11.2.06

Mediterrâneo
Por isso mesmo é que é bom dizer-se o que não se está a dizer quando se toma posição a favor da liberdade de expressão, como fiz, a propósito do caso dos cartoons. Não leio o mundo como estando dividido em "civilizações" incompatíveis - isso cria mais o problema do que o explica; Não acho que o fundamentalismo islâmico e o Islão (e os vários Islãos) sejam a mesma coisa; Não acho que se possa confundir a vivência do Islão com a manipulação política da religião por parte de ditaduras; Não deixo de achar que a guerra do Iraque e a Bushização do mundo são atrozes; Não atribuo nenhuma superioridade ao Ocidente e aos princípios da democracia liberal - apenas prefiro esse sistema aos outros disponíveis e tenho o direito de o defender; Não acho que nazi-fascistas sejam parceiros legítimos em lutas pelas liberdades.

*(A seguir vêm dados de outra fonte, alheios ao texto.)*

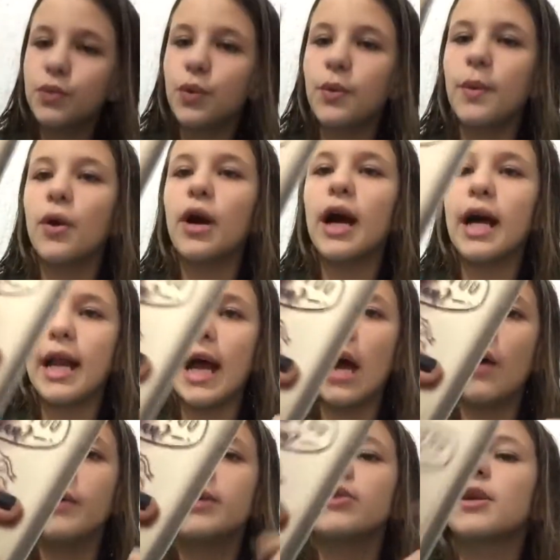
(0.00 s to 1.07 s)
pro meu
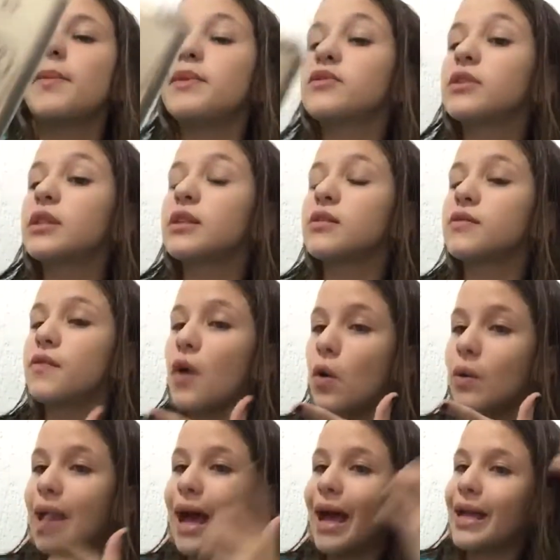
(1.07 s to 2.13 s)
canal, então depois vocês vão
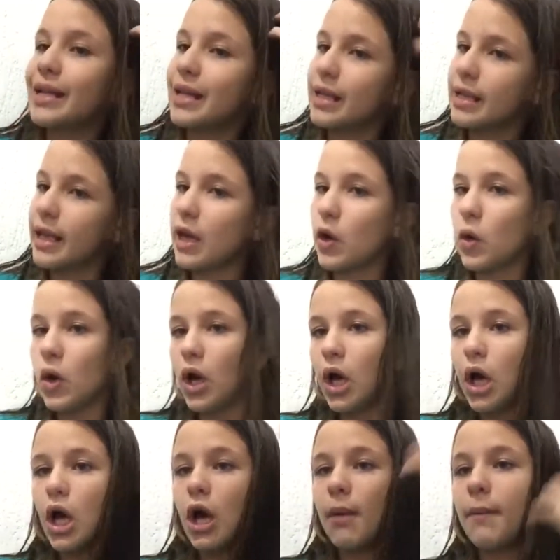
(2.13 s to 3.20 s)
lá, entendeu?
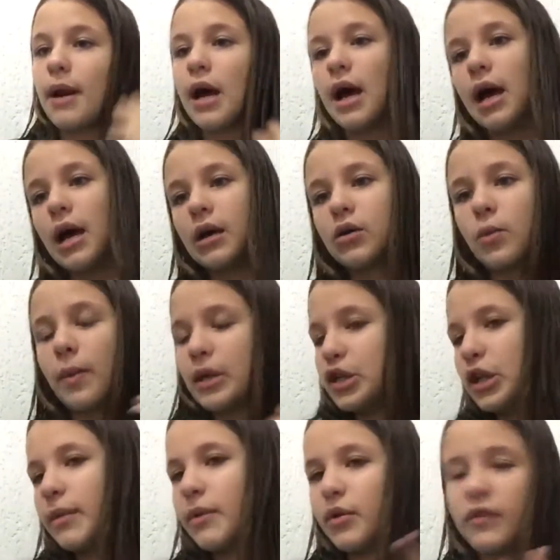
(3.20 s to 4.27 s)
Pra
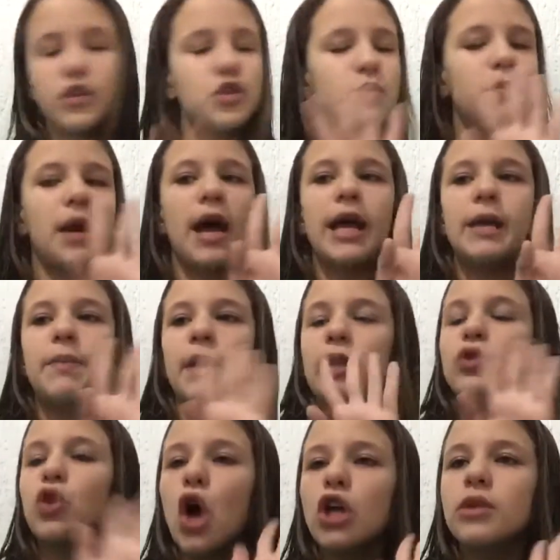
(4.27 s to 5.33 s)
compartilhar meu vídeo pra ir pra
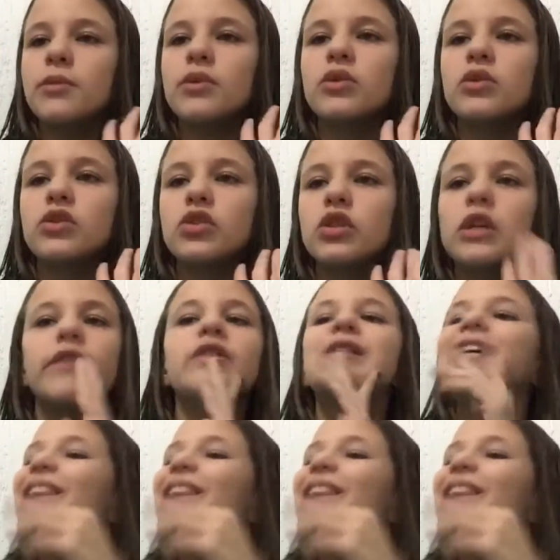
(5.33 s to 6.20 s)
todo mundo que você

Etc., etc., etc..
Mas estas "explicações" só devem ser dadas num segundo momento, depois de claramente se defender um princípio. É claro que, na grande perspectiva das coisas, está a haver, incitado por ditadores de países islâmicos e por Bush, um crescente conflito Ocidente/Islão. Mas o conflito dos cartoons começou com a "exigência" de um pedido de desculpas do governo dinamarquês, o que significaria uma interferência na liberdade de expressão dum jornal, por mais execrável que possa ser. Focar o assunto na defesa da liberdade de expressão é justamente evitar transformá-lo num caso de guerra Ocidente/Islão. Mas, é claro, surgiu logo quem quisesse apanhar boleia e promover a agenda Bushiana e a islamofobia.
O receio desse efeito deveria ter-nos feito ficar calados? Não.